Can you make a visually stimulating moving film sequence of a man making chocolate donuts in near silence? If you are the genius that is Fred Wiseman, yes.

Two of the greatest film makers you've probably never seen.

Frank Partisan said...

Ducky: On the left, the biggest impact they made in film, was in the area of writing. That is why 1940s movies were generally better written than 1950s movies.

Ducky's here said...

ren, you need to take a look at Soviet silent era films. Dziga Verta, Eisenstein, Dovzhenko etc.

They defined montage editing among other advances.

It isn't well realized how radical the advances in various arts were in the early days of the soviet revolution.

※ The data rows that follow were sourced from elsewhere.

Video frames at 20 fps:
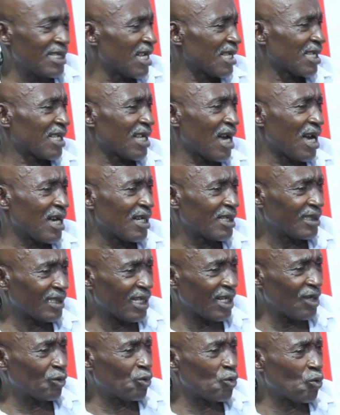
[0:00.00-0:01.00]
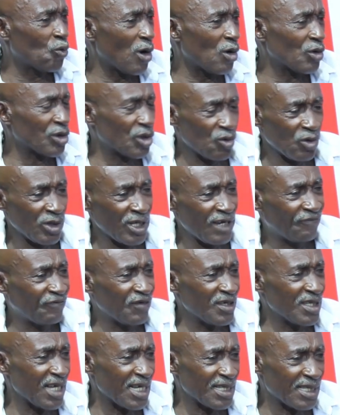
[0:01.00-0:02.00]
Nyaska, nine to come, so yeah,
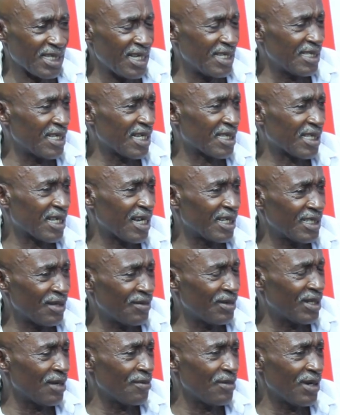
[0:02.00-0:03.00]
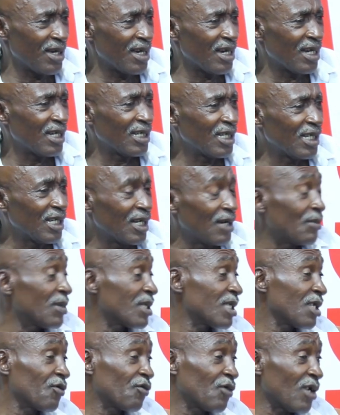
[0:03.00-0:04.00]
Fraser, I say, Nyaska, giving a bear, you
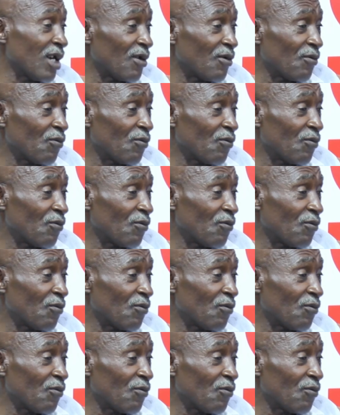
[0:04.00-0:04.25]
see, sure.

It's interesting that under the capitalist studio system America managed to drag up the rear of film making nations.

Frank Partisan said...

Ducky: With digital photography available in cell phones, still photography is having a revolution, because it's so democratic, and a crisis if you are professional. Nobody is impressed with darkrooms anymore. Look what Myspace has done with portraiture.

Digital movie cameras are changing aesthetics as well. Youth watch Youtube, rather than TV as their parents did.

For now cinema is dominated by older directors as Woody Allen. When you go to the cinema, it's still movies as you know it.

When you watch a music video, you take montage for granted.

Montage is the perfect form for postmodernism.